A enormidade passou sem reparos, tão vulgar se tornou a excomunhão da extrema esquerda. Mesmo assim, é um pouco forte que um dirigente do Bloco de Esquerda use nesta matéria os mesmos conceitos de um Mário Soares.

“Mas não é verdade que a extrema esquerda, contesta, tal como a extrema direita, a legitimidade do regime democrático? ”. A pergunta ingénua finge ignorar o essencial: a extrema direita luta para suprimir as liberdades democráticas, no interesse da burguesia; a extrema esquerda luta para suprimir o capital, no interesse da democracia dos trabalhadores.
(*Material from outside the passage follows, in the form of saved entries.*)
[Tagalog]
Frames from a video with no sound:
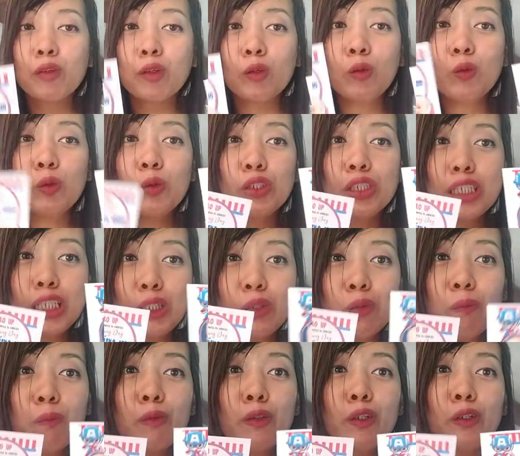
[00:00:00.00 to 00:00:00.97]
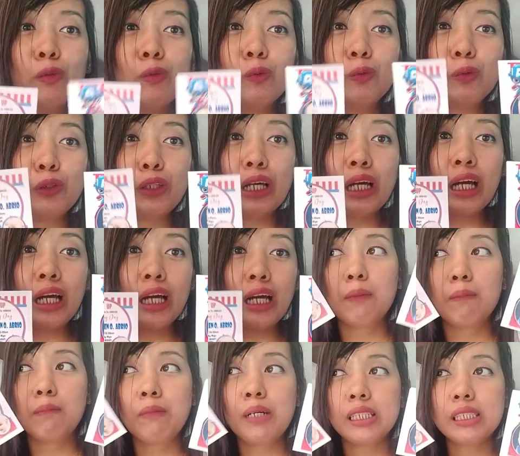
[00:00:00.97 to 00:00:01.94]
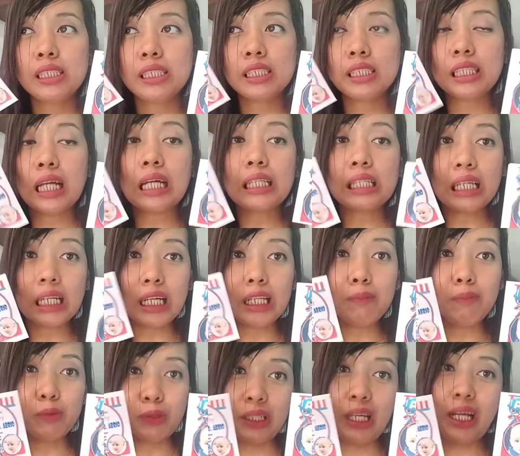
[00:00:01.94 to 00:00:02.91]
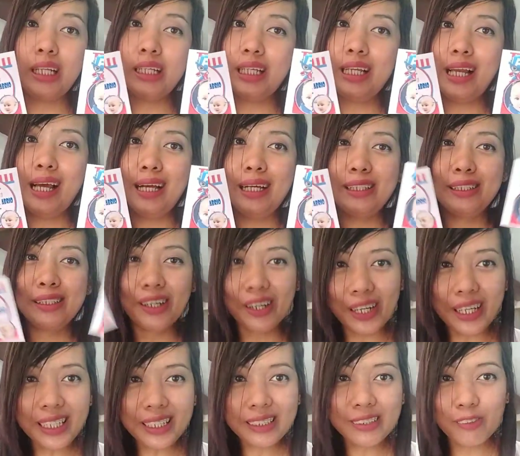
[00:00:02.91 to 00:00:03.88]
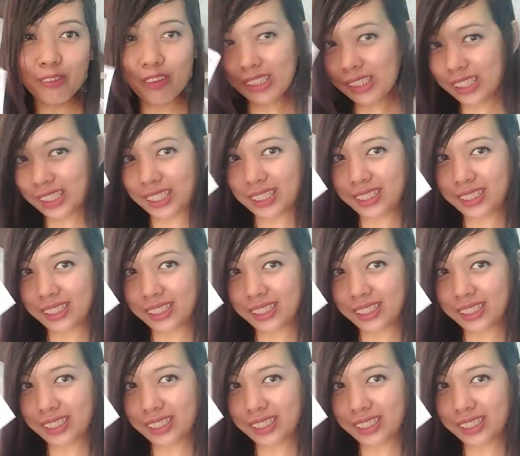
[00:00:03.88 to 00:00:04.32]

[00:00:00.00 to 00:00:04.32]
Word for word: Kung sino po yung una, mas tatagal po sa kanila. Okay? Watch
Os dois extremos “antidemocráticos” que Rosas iguala têm apenas esta diferença: os fascistas lutam para esmagar os trabalhadores, os comunistas lutam para esmagar a burguesia.

Quem defende e quem está contra a democracia? Bastaria perguntar como se posicionaram face à explosão democrática popular de 1974-75[1] extrema esquerda, extrema direita e “democratas” para ter uma resposta prática ao problema.

E quanto ao argumento infalível de que na União Soviética e China “o comunismo conduziu à ditadura”, ninguém na esquerda ignora que justamente por o socialismo e o comunismo não terem sido possíveis nesses países, devido ao seu atraso, degeneraram as suas revoluções em ditaduras — não proletárias, mas burguesas.

Apenas aos olhos do burguês que vê na atual democracia capitalista a única democracia possível e quer defendê-la contra ambos os “extremos” surgem fascistas e comunistas como semelhantes. É singular que Rosas se coloque nessa posição.

Notas:

[1] O autor refere-se à Revolução dos Cravos, Portugal, abril de 1974.